## WHAT NEEDS TO BE DONE:
Copy exactly the lines from the one containing "[0:00.25-0:00.50]" through the last line of the records below, including both, and leave out any pictures.
⁂
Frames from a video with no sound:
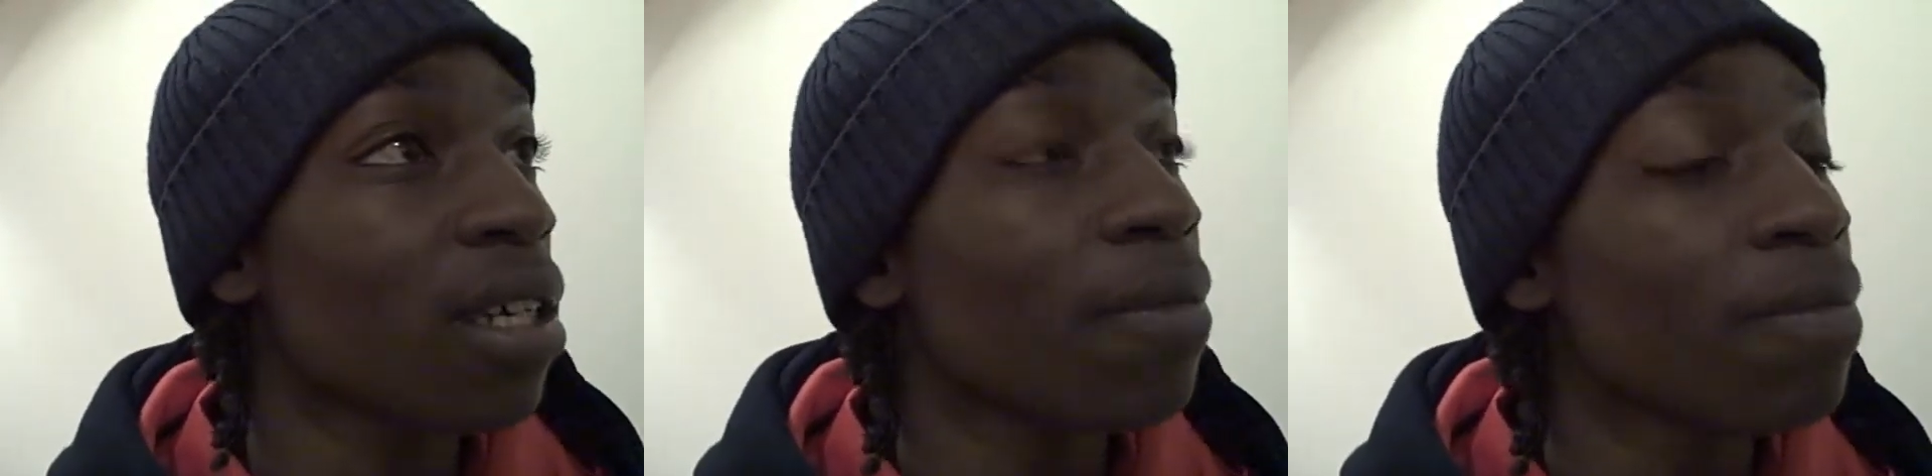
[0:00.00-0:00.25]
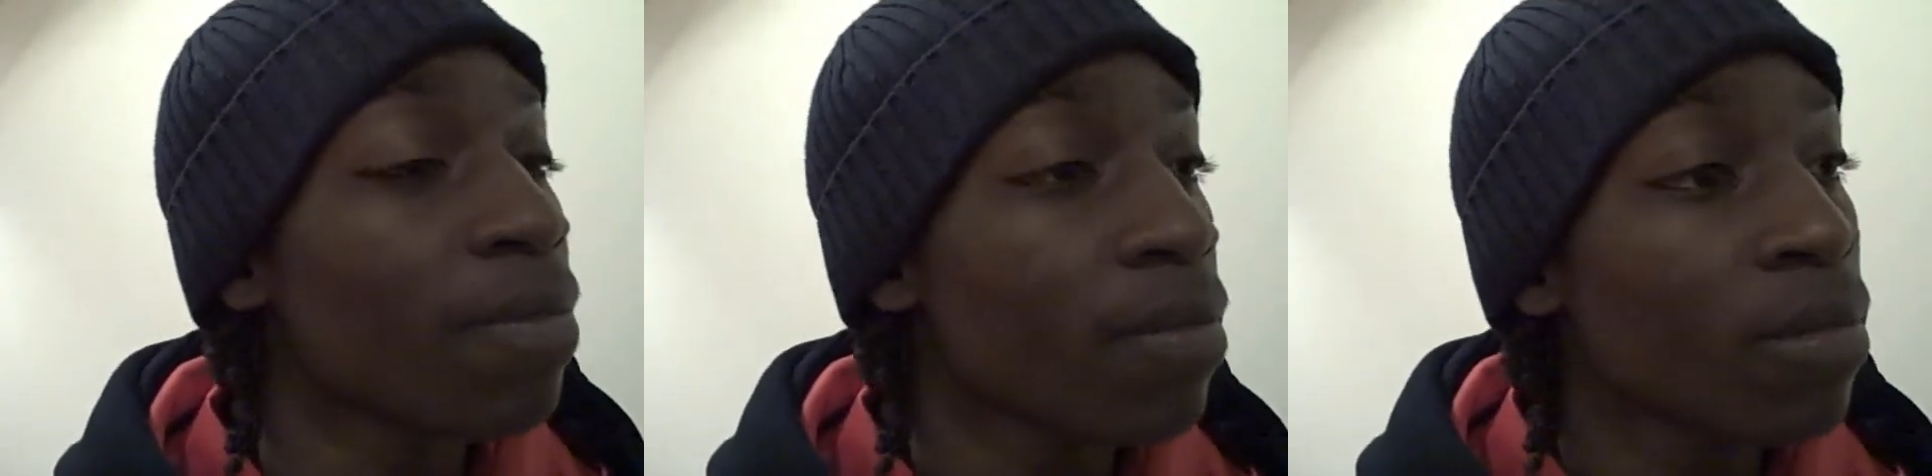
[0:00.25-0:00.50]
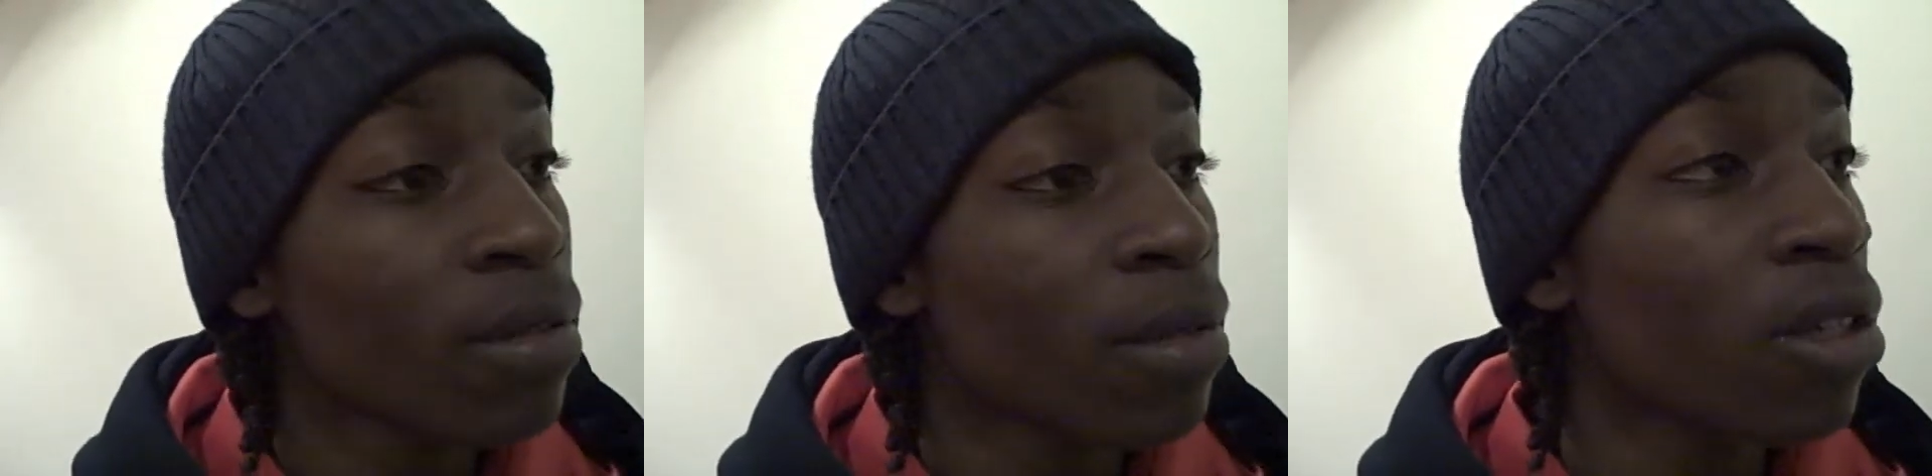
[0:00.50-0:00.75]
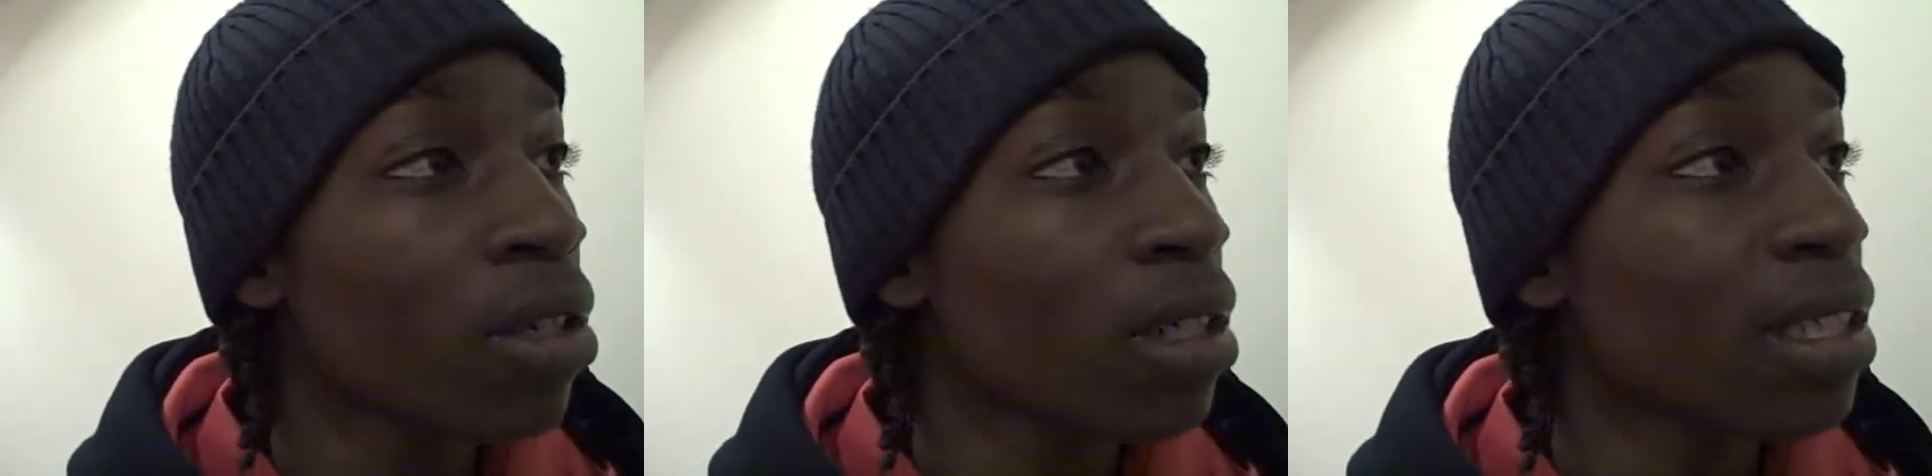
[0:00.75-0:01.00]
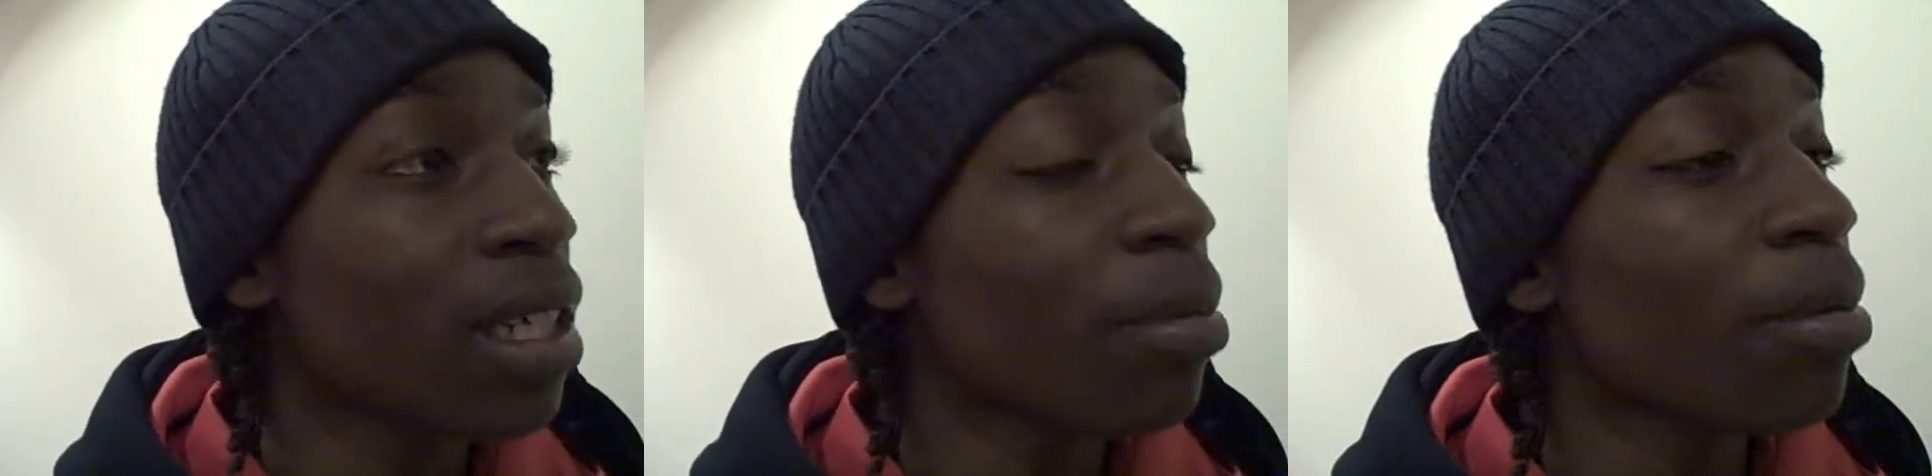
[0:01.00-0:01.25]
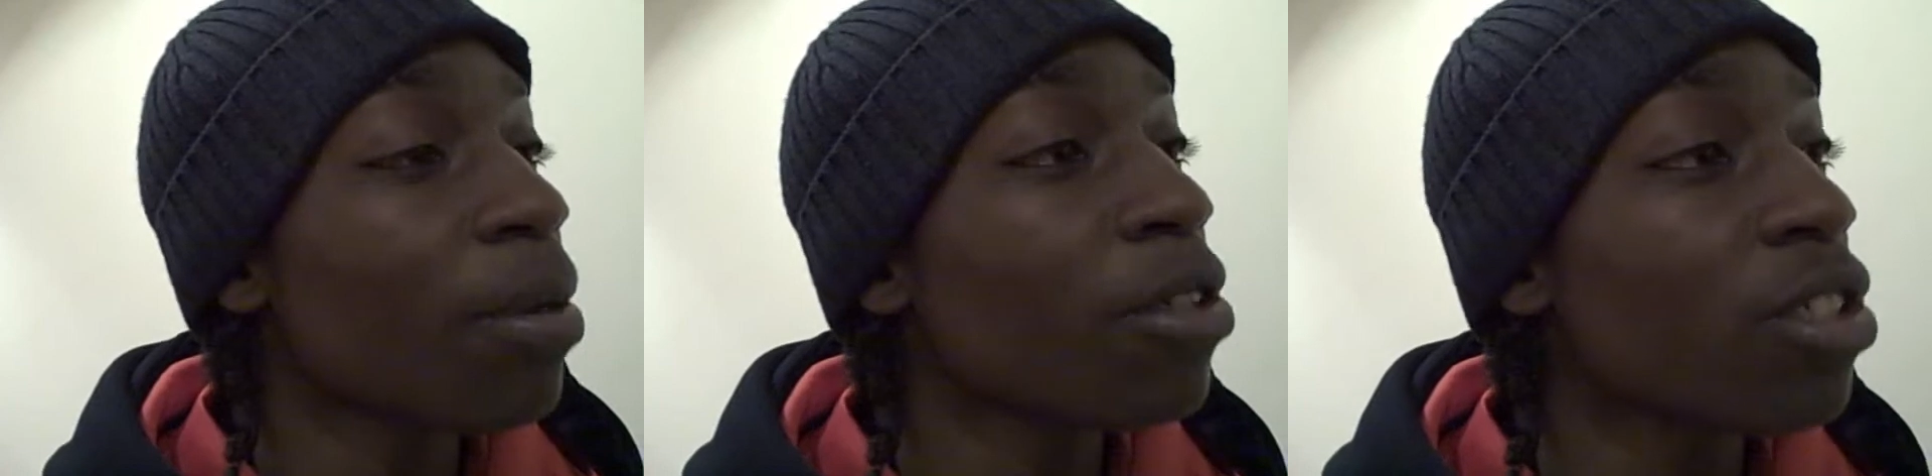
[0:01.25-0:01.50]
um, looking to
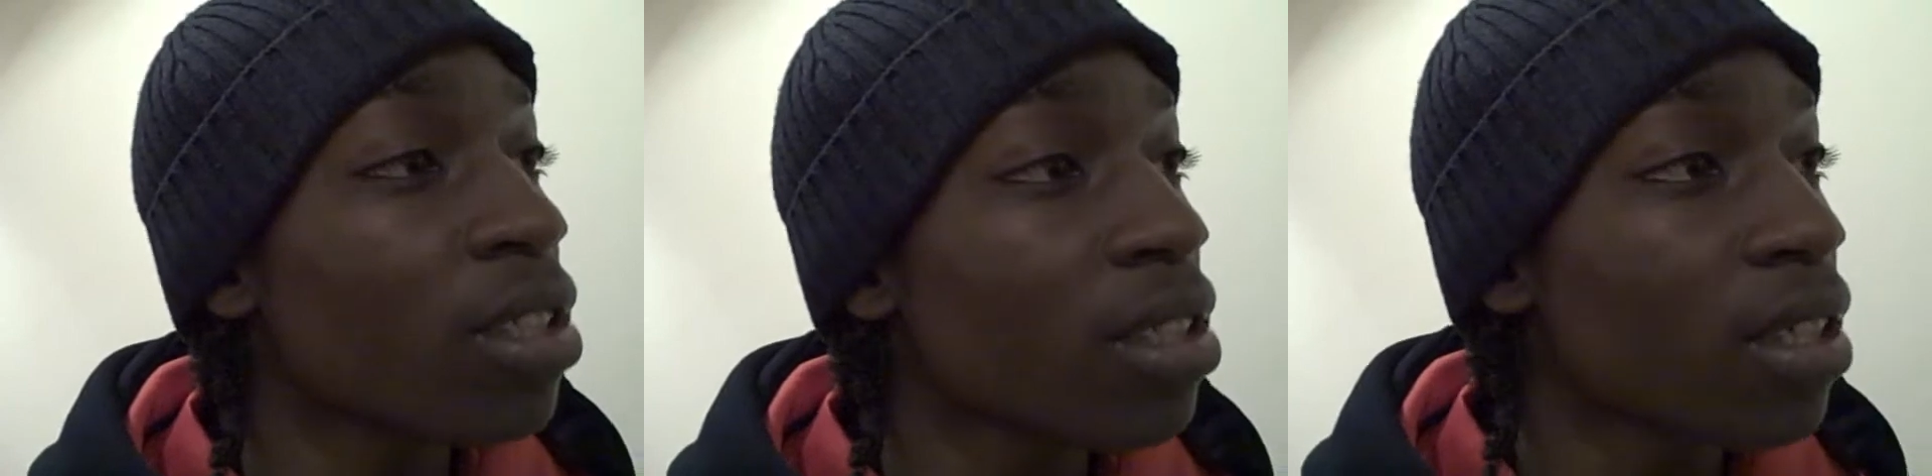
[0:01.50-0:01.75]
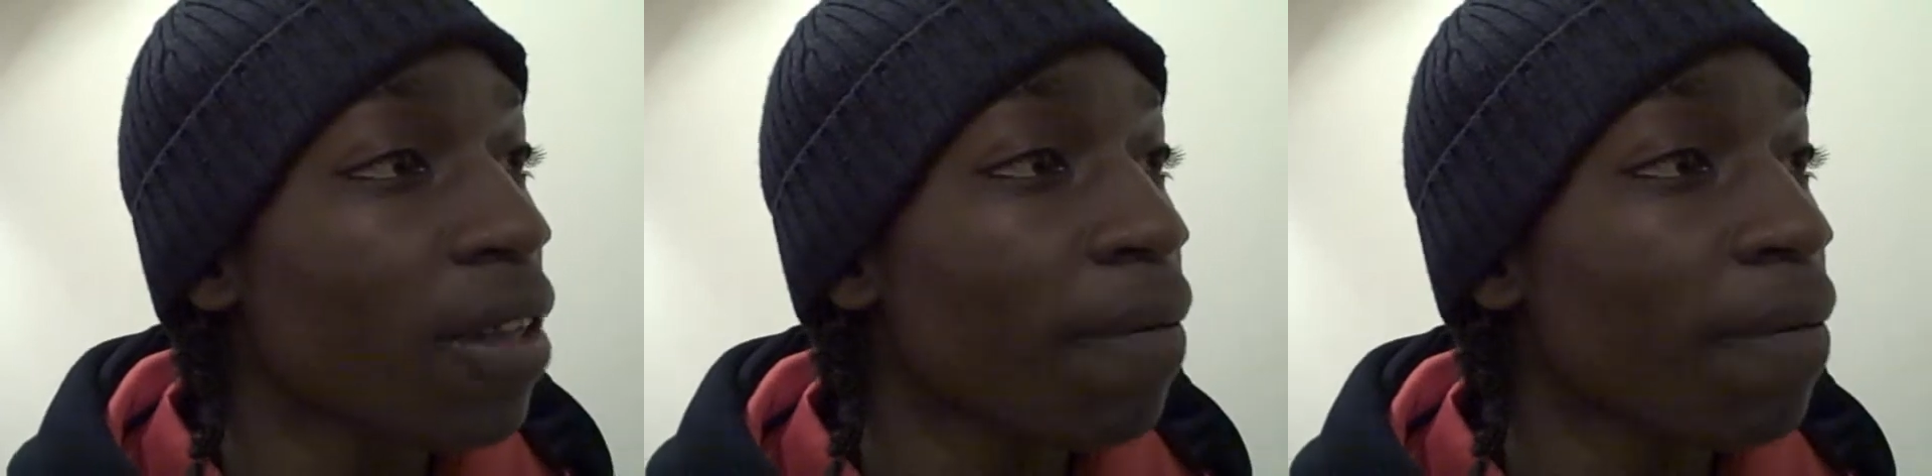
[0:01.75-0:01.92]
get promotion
⁂
## REPLY TO THE TASK:
[0:00.25-0:00.50]
[0:00.50-0:00.75]
[0:00.75-0:01.00]
[0:01.00-0:01.25]
[0:01.25-0:01.50]
um, looking to
[0:01.50-0:01.75]
[0:01.75-0:01.92]
get promotion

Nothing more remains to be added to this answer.